In: Finance
Twins graduate from college together and start their careers.
Twin 1 invests $2000 at the end of each year for 10 years only
(until age 33) in an account that earns 7%, compounded annually.
Suppose that twin 2 waits until turning 40 to begin investing. How
much must twin 2 put aside at the end of each year for the next 25
years in an account that earns 7% compounded annually in order to
have the same amount as twin 1 at the end of these 25 years (when
they turn 65)? (Round your answer to the nearest cent.)
$
Given Information:
As per data Current Age of twins is 23. Twin 1 Invested $2000 end of each year in coming 10 years till age 33.
Rate = 7%
1. Calculate the amount Twin 1 have at age 65. For this first calculate the amount she saved in 10 years.

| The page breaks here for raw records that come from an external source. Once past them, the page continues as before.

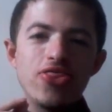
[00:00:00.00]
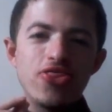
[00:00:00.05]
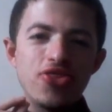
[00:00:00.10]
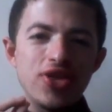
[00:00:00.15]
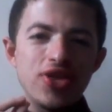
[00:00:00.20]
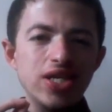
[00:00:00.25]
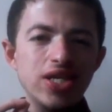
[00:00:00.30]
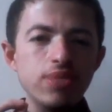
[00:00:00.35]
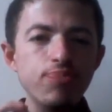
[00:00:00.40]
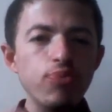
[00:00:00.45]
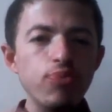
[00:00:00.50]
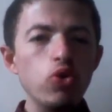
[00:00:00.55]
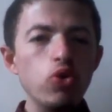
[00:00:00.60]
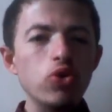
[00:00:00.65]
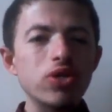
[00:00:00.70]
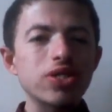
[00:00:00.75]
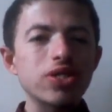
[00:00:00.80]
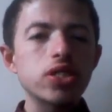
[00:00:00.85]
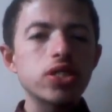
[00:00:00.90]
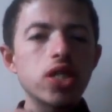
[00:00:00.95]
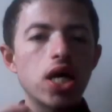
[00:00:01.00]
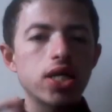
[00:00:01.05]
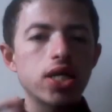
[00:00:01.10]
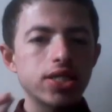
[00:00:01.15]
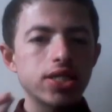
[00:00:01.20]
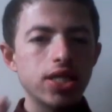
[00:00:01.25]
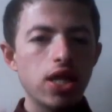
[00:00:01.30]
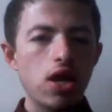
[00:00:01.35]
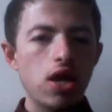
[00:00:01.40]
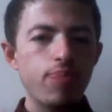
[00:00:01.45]
this book
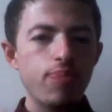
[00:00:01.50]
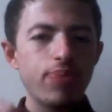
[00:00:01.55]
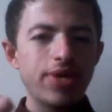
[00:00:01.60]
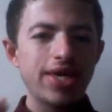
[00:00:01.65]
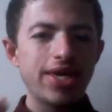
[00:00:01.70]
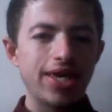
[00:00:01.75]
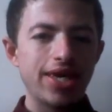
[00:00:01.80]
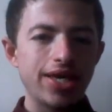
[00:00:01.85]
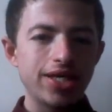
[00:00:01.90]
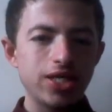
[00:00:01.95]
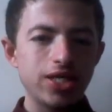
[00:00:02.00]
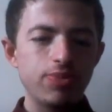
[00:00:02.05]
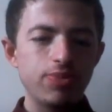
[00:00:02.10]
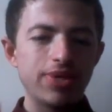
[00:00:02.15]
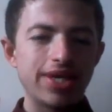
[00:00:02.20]
doesn't appear to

FV at Year 10 = Annuity + Annuity x cumulative annuity factor @7% for 9 years.
[ For cumulative pv factor refer to your pv factor tables or you can calculate as it is sum of (1.07) + (1.07)2 .....+(1.07)9 ]

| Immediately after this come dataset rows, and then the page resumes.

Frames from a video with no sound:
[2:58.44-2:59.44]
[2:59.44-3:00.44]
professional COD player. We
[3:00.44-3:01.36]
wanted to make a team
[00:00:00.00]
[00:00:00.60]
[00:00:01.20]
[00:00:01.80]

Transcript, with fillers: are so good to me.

FV = 2000 + ( 2000 x 12.81644795)
FV = 2000 + 25632.8959
Fv at Age 33= 27632.8959
Now calculate Fv at Age 65( after 32 years) with this lumpsum amount.
FV = PV(1+r)n
= 27632.8959 (1.07)32
= 27632.8959 x 8.71527080
FV= 240828.1707
2. So $240828.1707 is the target amount for Twin 2 and She will start investing from Age 40. She has 25 years to accumulate this balance and she will deposit end of each year in this 25 years.

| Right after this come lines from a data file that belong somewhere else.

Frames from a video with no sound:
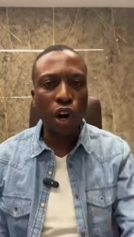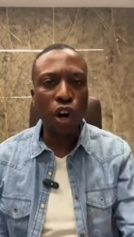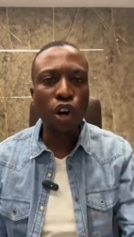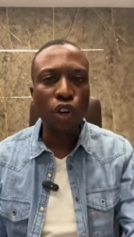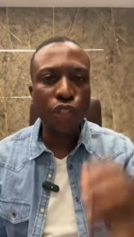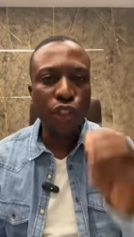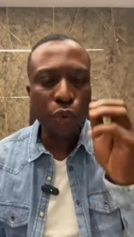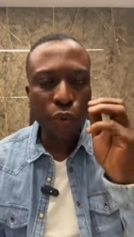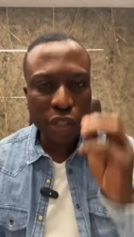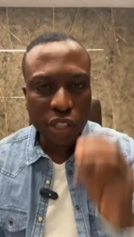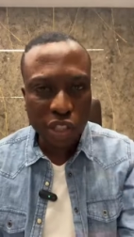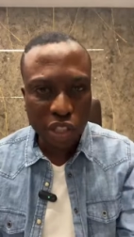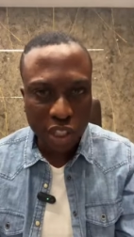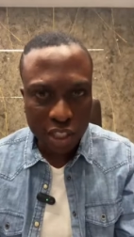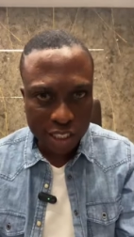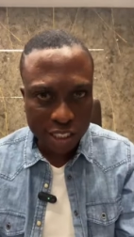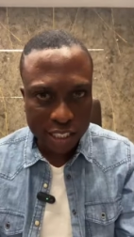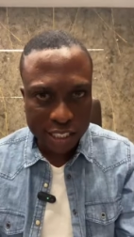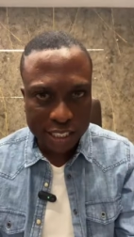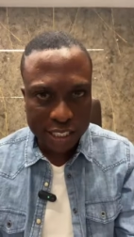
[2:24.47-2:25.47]
all the
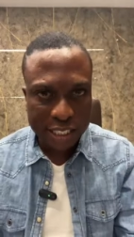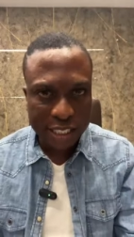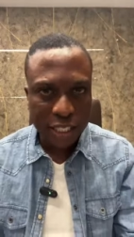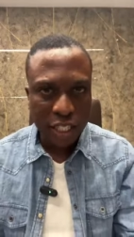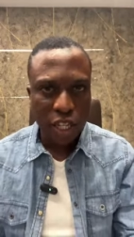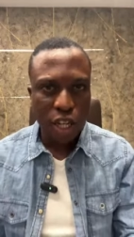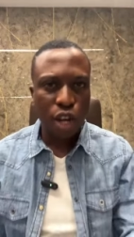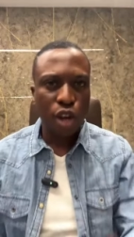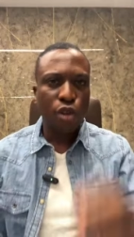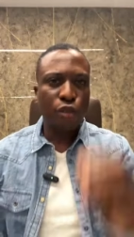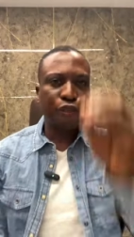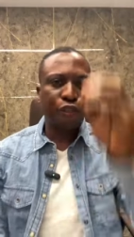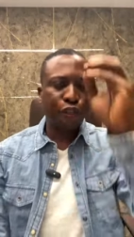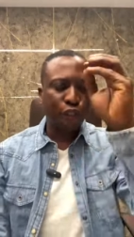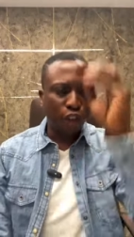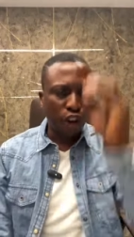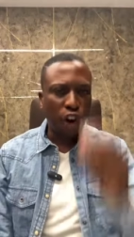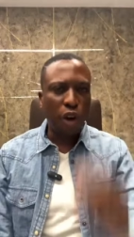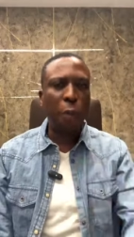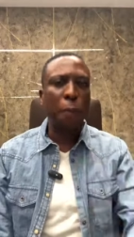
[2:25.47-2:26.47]
resources
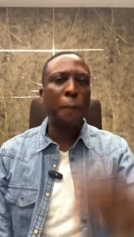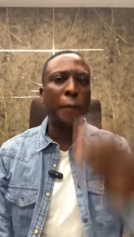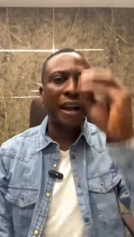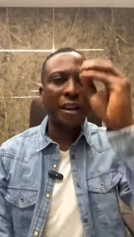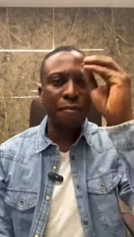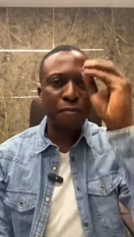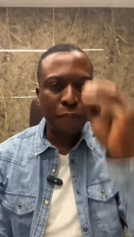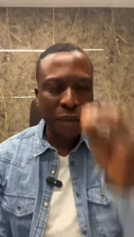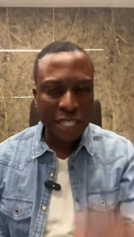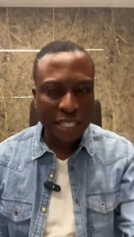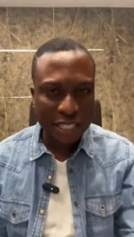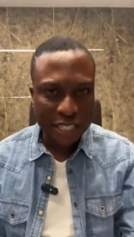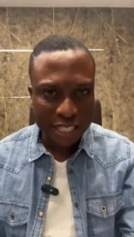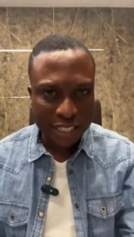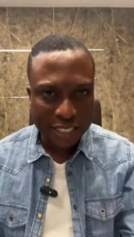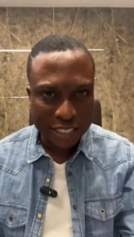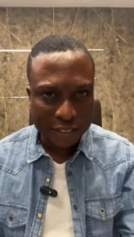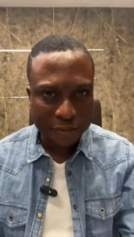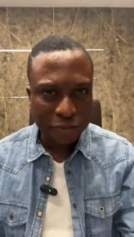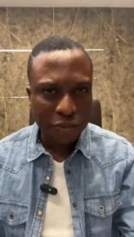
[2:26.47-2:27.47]
for my
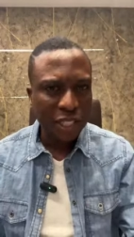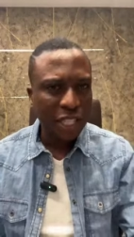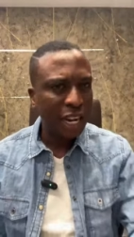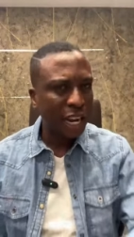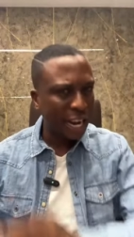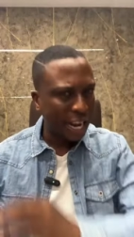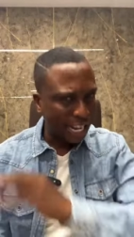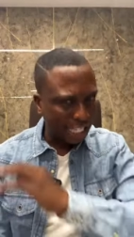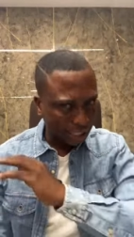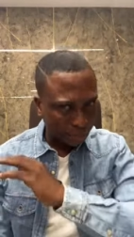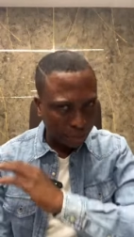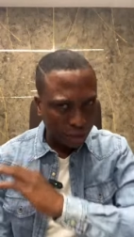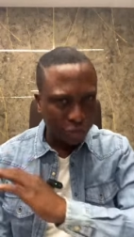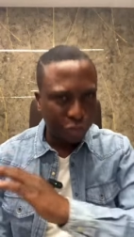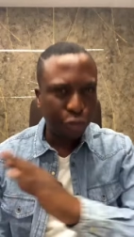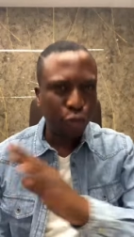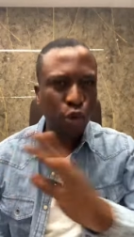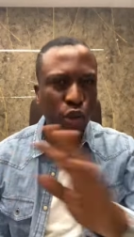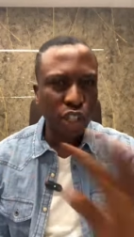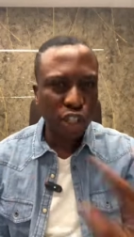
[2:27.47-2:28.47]
business has
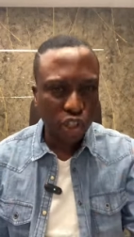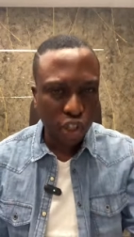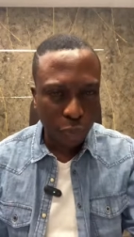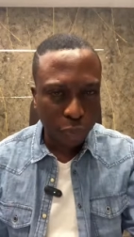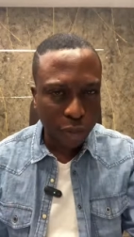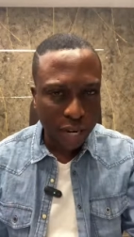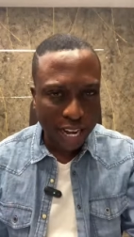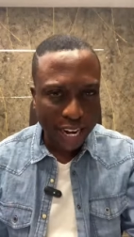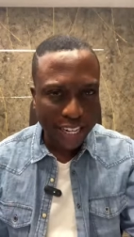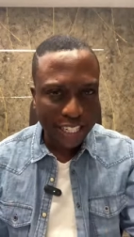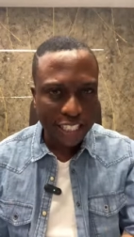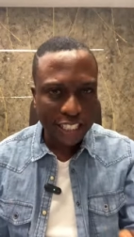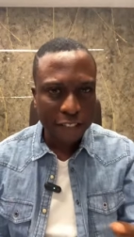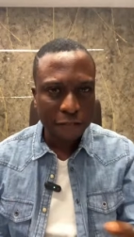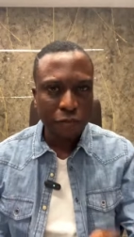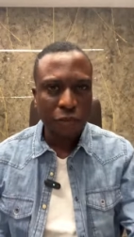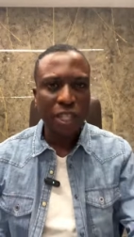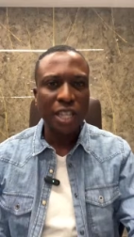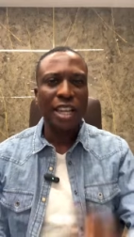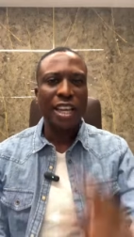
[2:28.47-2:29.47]
been fully supplied
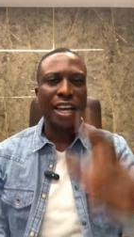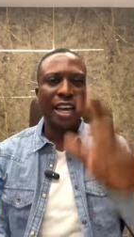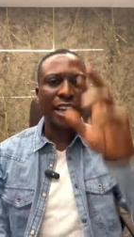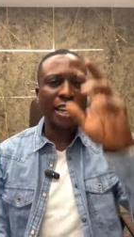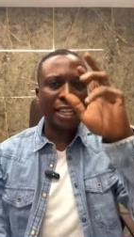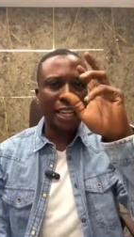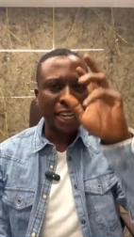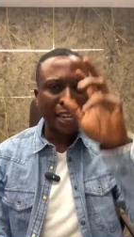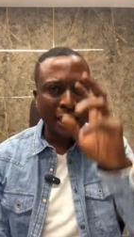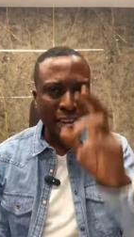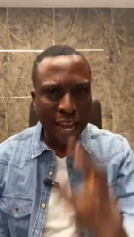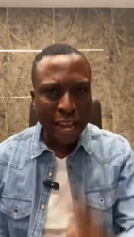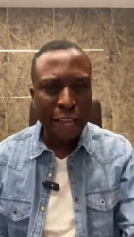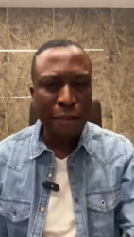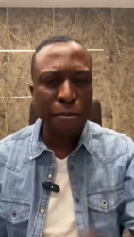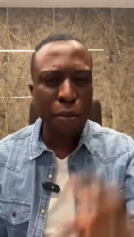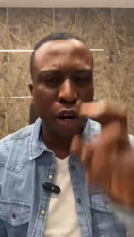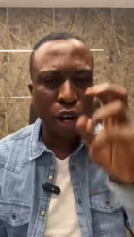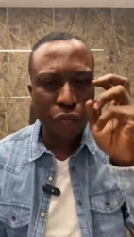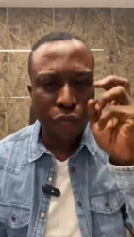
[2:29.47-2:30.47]
in the
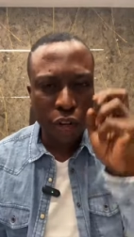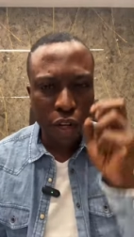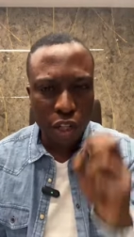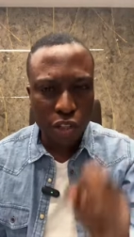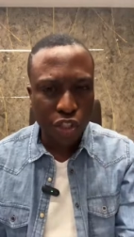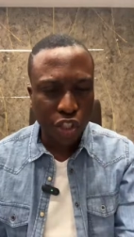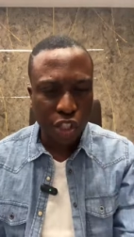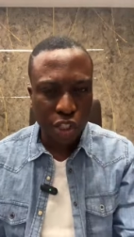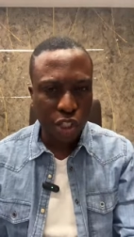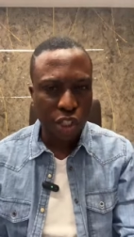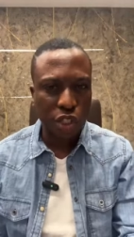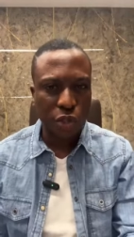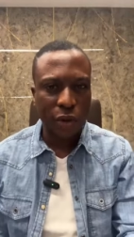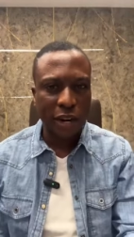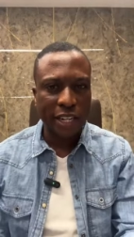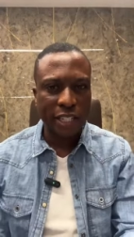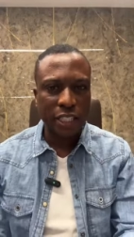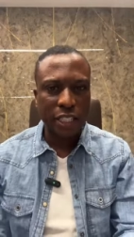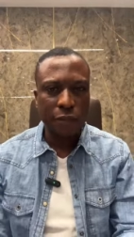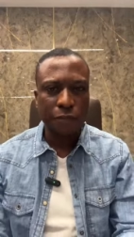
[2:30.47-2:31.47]
name of the Lord Jesus
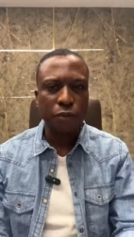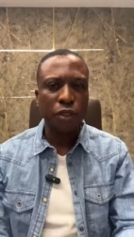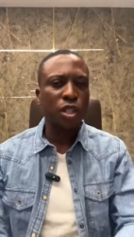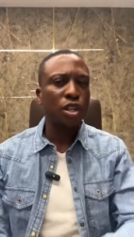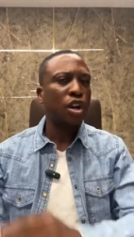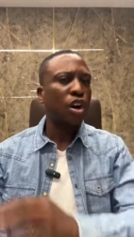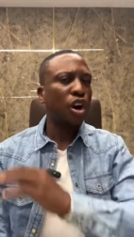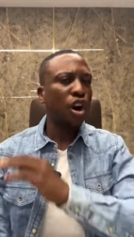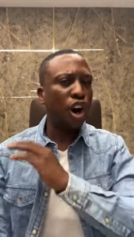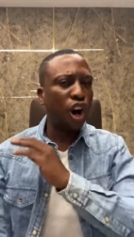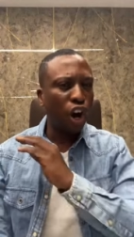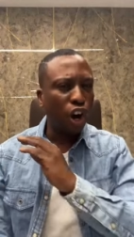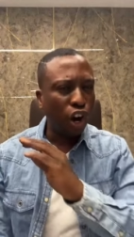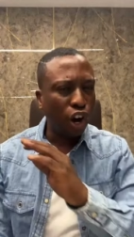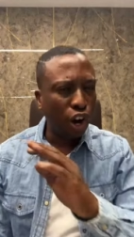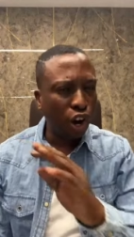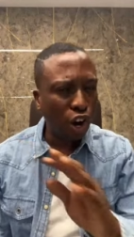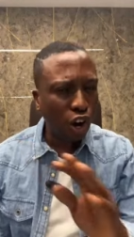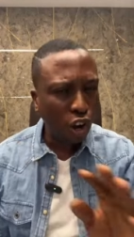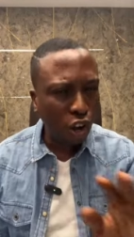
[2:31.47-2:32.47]
Christ.
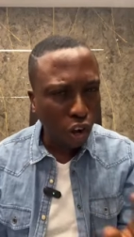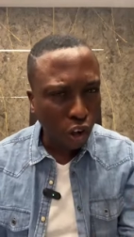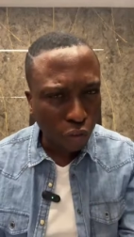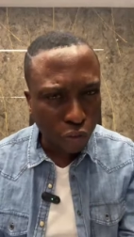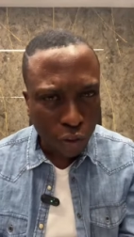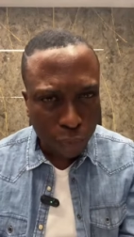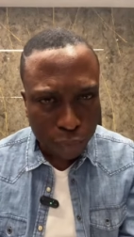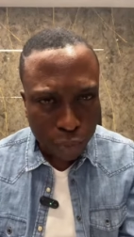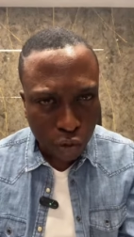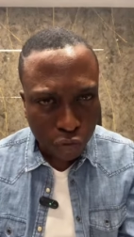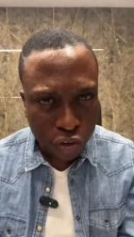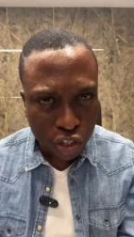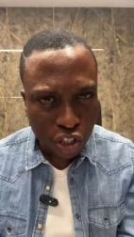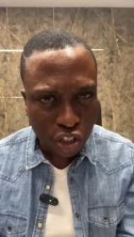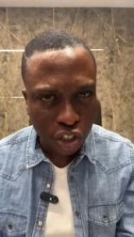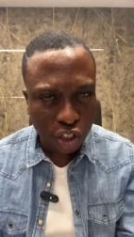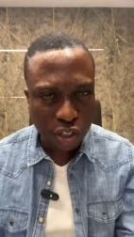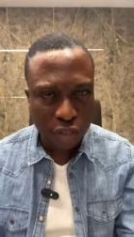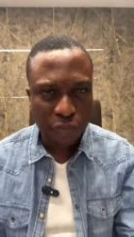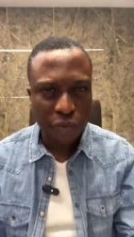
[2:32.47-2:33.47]
All the
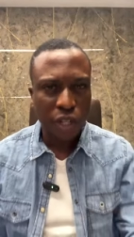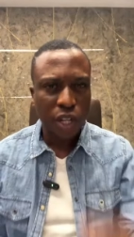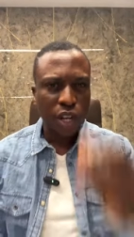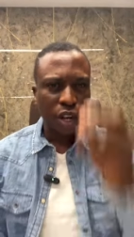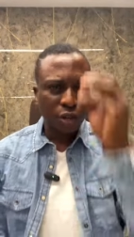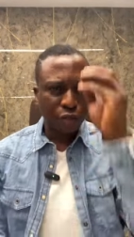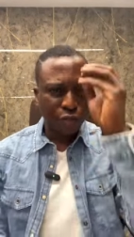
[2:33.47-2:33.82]
provision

Calculate Annuity required to deposit for Twin 2
Fv = Annuity + Annuity x cumulative annuity factor @7% for 24 years.
240828.1707 = Annuity + Annuity x 62.24903749
240828.1707 = Annuity ( 1 + 62.24903749) [ taking Annuity common]
240828.1707 = Annuity x 63.24903749
Annuity = 240828.1707 / 63.24903749
Annuity = 3807.62 approx
Annual Contribution required $3807.62 to have the same balance as twin 1 have at Age 65.